Merge branch 'nik-streaming-replication-lag-troubleshooting' into 'main'

NikolayS · NikolayS · commit f796961ac786 · 2024-08-01T16:13:40.000Z
Troubleshooting of streaming replication lags

See merge request postgres-ai/postgresql-consulting/postgres-howtos!33
diff --git a/0093_how_to_troubleshoot_streaming_replication_lag.md b/0093_how_to_troubleshoot_streaming_replication_lag.md
@@ -0,0 +1,79 @@
+# How to troubleshoot streaming replication lag
+Streaming replication in Postgres allows for continuous data replication from a primary server to standby servers, to ensure high availability and balance read-only workloads. However, replication lag can occur, leading to delays in data synchronization.
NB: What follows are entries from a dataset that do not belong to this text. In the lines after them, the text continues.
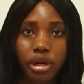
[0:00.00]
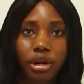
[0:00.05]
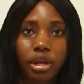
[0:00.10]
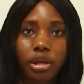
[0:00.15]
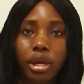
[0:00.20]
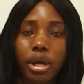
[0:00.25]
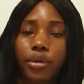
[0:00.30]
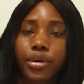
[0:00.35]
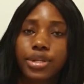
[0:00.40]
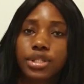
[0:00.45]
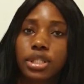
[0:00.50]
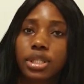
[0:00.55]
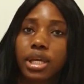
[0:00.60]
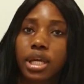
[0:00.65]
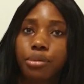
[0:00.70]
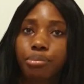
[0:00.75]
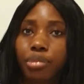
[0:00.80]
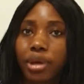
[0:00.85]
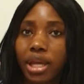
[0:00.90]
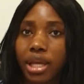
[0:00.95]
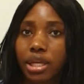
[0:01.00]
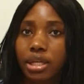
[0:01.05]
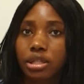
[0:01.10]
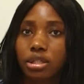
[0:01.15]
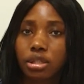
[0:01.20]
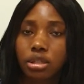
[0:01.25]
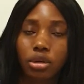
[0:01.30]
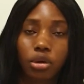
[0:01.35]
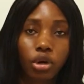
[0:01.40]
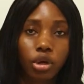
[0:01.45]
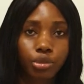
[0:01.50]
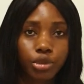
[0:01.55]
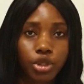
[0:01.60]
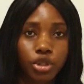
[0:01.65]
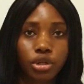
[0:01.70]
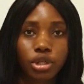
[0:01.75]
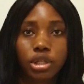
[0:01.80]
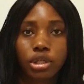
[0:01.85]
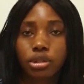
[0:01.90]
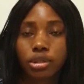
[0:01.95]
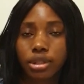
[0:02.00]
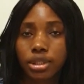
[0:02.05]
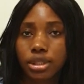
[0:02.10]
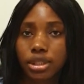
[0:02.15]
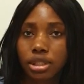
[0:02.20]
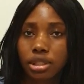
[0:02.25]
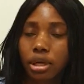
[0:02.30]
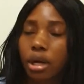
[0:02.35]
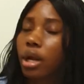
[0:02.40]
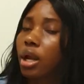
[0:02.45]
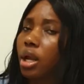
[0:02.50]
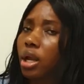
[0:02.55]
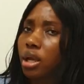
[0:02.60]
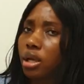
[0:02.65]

then you're going to get paid your commission in Turkish lira.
This guide provides steps to troubleshoot and mitigate replication lag.
+
+## Identifying the lag
+To start investigation we need to understand where we actually have lag, on which stage of replication:
+- sending WAL stream to replica via network by `walsender`
+- receiving WAL stream on replica from network by `walreciever`
+- writing WAL on disk on replica by `walreciever`
+- applying (replaying) WAL as a recovery process
+
+ Thus, streaming replication lag can be categorized into three types:
+- **Write Lag**: The delay between when a transaction is committed on the primary and when it is written to the WAL on the standby.
+- **Flush Lag**: The delay between when a transaction is written to the WAL on the standby and when it is flushed to the disk.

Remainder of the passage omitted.